Trevena, Inc, Chesterbrook, PA, USA.
ICON plc, Gaithersburg, MD, USA.
J Clin Pharmacol. 2018 Jun;58(6):762-770. doi: 10.1002/jcph.1075. Epub 2018 Feb 2.
Oliceridine is a novel G protein-biased ligand at the μ-opioid receptor that differentially activates G protein coupling while mitigating β-arrestin recruitment. Unlike morphine, oliceridine has no known active metabolites; therefore, analgesic efficacy is predictably linked to its concentration in the plasma. Oliceridine is primarily hepatically metabolized by CYP3A4 and CYP2D6. Using a pharmacokinetic/pharmacodynamic model relating oliceridine plasma concentrations to its effect on pain intensity as measured by numeric pain-rating scale (NPRS) scores, we have simulated potential dosing regimens using both fixed-dose regimens and as-needed (prn) dosing regimens in which various doses of oliceridine were administered if NPRS scores indicated moderate to severe pain (≥4 on a 0-10 scale). In addition, regimens in which oliceridine was self-administered via a patient-controlled analgesia device were also simulated. The simulated population included 10% CYP2D6 poor metabolizers (PM). The simulation results suggest that oliceridine doses of 1-3 mg prn should be effective in reducing NPRS scores relative to placebo. The simulations also revealed that a 1-mg "supplemental dose" given 0.25 hour after the loading dose would decrease NPRS scores further in almost one-third of patients. In addition, if oliceridine is administered prn, a longer interval between doses is observed in simulated PM patients, consistent with their reduced oliceridine clearance.

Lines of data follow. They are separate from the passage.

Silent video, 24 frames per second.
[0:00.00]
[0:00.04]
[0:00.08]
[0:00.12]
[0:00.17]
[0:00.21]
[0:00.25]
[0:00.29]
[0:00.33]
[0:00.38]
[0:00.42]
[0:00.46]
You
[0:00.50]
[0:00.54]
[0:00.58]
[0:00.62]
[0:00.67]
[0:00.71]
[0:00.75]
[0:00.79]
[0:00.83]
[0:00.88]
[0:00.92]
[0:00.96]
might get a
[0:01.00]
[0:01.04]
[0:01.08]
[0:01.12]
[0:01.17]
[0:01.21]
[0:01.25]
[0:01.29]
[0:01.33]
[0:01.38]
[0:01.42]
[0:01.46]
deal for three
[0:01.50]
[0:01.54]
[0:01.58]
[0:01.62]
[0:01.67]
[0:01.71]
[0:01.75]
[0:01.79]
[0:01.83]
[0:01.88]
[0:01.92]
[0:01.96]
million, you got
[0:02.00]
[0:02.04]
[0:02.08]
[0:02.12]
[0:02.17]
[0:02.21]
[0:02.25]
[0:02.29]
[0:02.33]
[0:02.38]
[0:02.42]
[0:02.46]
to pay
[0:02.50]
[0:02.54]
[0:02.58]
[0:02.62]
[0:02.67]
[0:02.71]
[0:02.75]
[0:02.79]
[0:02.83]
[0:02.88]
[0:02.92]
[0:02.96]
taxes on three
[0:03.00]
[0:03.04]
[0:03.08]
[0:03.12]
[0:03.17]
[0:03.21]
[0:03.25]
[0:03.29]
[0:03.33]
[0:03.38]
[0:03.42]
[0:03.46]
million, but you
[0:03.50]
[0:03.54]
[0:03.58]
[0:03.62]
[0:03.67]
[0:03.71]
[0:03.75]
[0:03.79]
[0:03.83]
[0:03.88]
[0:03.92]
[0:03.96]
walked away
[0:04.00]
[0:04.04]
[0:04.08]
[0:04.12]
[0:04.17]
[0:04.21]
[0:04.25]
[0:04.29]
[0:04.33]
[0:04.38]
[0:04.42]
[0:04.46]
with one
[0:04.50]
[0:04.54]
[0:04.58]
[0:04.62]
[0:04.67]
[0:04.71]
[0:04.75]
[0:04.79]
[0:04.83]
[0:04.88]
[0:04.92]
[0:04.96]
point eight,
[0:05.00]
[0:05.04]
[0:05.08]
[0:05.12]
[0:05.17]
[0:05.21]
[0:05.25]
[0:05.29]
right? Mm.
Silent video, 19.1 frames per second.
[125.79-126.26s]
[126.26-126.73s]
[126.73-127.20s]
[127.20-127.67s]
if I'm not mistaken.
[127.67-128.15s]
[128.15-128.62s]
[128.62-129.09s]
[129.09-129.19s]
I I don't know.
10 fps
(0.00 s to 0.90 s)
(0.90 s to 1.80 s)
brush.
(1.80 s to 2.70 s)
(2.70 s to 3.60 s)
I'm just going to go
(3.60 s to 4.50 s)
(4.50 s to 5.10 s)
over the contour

Because this longer average dosing interval is predicted to decrease oliceridine exposure in PM patients, the need to know the patient's CYP2D6 genotype for dosing is effectively obviated.
奥立利定是一种新型的μ阿片受体 G 蛋白偏向配体,可在不同程度上激活 G 蛋白偶联,同时减轻β-arrestin 的募集。与吗啡不同,奥立利定没有已知的活性代谢物;因此,其镇痛效果可预测与其在血浆中的浓度相关。奥立利定主要通过 CYP3A4 和 CYP2D6 肝代谢。使用一种将奥立利定血浆浓度与其对疼痛强度的影响相关联的药代动力学/药效学模型(通过数字疼痛评分量表[NPRS]评分来衡量),我们模拟了使用固定剂量方案和按需(prn)剂量方案的潜在给药方案,如果 NPRS 评分表明存在中度至重度疼痛(≥4 分,0-10 分制),则给予各种剂量的奥立利定。此外,还模拟了通过患者自控镇痛设备自行给予奥立利定的方案。模拟人群包括 10%的 CYP2D6 弱代谢者(PM)。模拟结果表明,奥立利定 1-3mg prn 剂量应能有效降低 NPRS 评分,与安慰剂相比。模拟还显示,在负荷剂量后 0.25 小时给予 1mg“补充剂量”,将使近三分之一的患者的 NPRS 评分进一步降低。此外,如果奥立利定按需给药,模拟 PM 患者的剂量间隔时间较长,这与他们降低的奥立利定清除率一致。由于这种较长的平均给药间隔预计会降低 PM 患者的奥立利定暴露量,因此无需了解患者的 CYP2D6 基因型即可进行给药。